モザイク製品の場合、接着剤を塗布した後の乾燥工程が問題となります。対流式オーブンを使うと処理時間が長くなり、不均一な加熱によって、検査時に初めて発見されるような熱応力によるひび割れが生じてしまいます。そこで、ガラスを損傷させることなく、この問題を解決するためのガラスモザイク用乾燥ランプを開発しました。
技術的に重要な点 この装置は、石英製のケース内にある短波長赤外線照射器を利用しており、対流を最小限に抑えつつ、迅速に全体を加熱できます。通常のモザイクタイルの場合、作業面での出力は最大6kW/m²に達し、1~3秒間の加熱時間で済みます。スペクトルのピークは1.0~1.2µm付近にあり、これにより接着剤やコーティングが効果的に吸収されます。また、ランプの本体はコンパクトで、既存のコンベヤーラインに簡単に設置できます。240Vまたは400Vの三相電源にも対応しています。熱の分布を適切に制御することで、タイル表面の温度が、応力が生じるほど高くならないようにします。
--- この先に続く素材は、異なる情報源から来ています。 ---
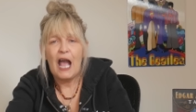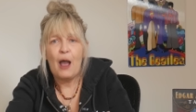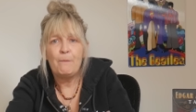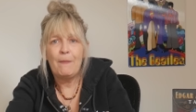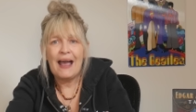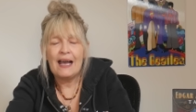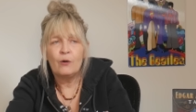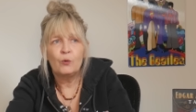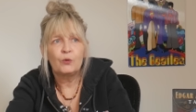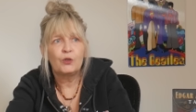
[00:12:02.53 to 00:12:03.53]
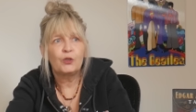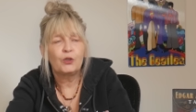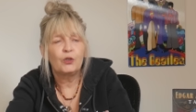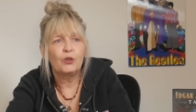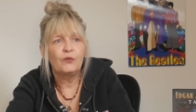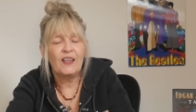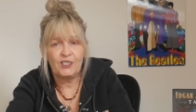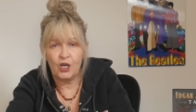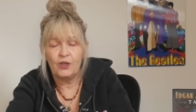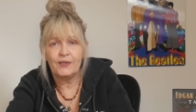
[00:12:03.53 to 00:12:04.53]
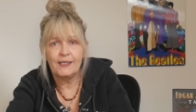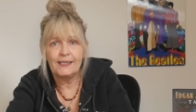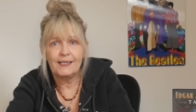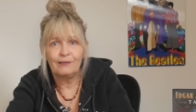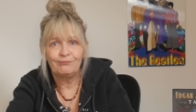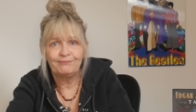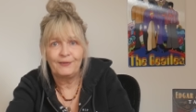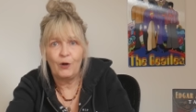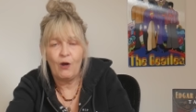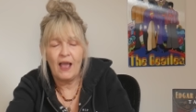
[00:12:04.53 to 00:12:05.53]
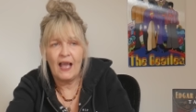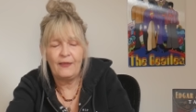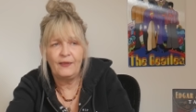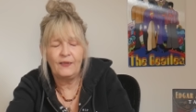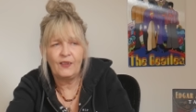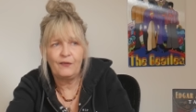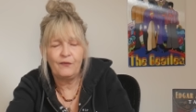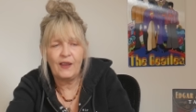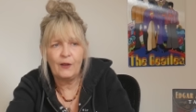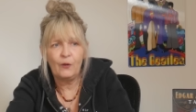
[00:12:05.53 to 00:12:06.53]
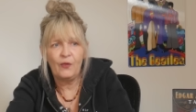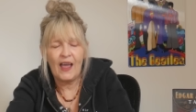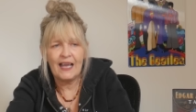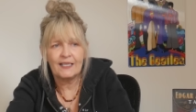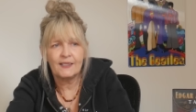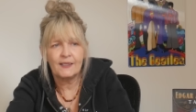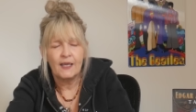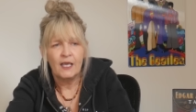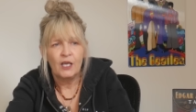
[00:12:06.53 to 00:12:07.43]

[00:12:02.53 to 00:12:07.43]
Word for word: about their chances. All right, I think they feel that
なぜこの装置が適しているのか モザイク製品は薄く、素早く移動し、敏感です。必要な場所に正確に熱を与え、その後はすぐに加熱を停止する必要があります。NIRを利用することで、即座にエネルギーを供給でき、短い加熱時間によって基材の熱履歴が保持されます。その結果、過度な加熱による問題がなく、切断や加工後の応力による破損も少なくなります。以前は1バッチあたり12~15分かかっていた作業が、数分で完了し、接着強度も維持されます。
注意点 装置の設置には、反射器がしっかりと見える位置が必要です。何かが邪魔になると、冷たい部分ができてしまいます。この装置はほとんどのコンベヤードライヤーと併用できますが、照射器の取り付け位置や冷却機能を確認してください。ほこりの多い環境では、2,000~3,000時間ごとに反射器のメンテナンスを行い、ラインの停止を避けるために予備の照射器を用意しておくと良いでしょう。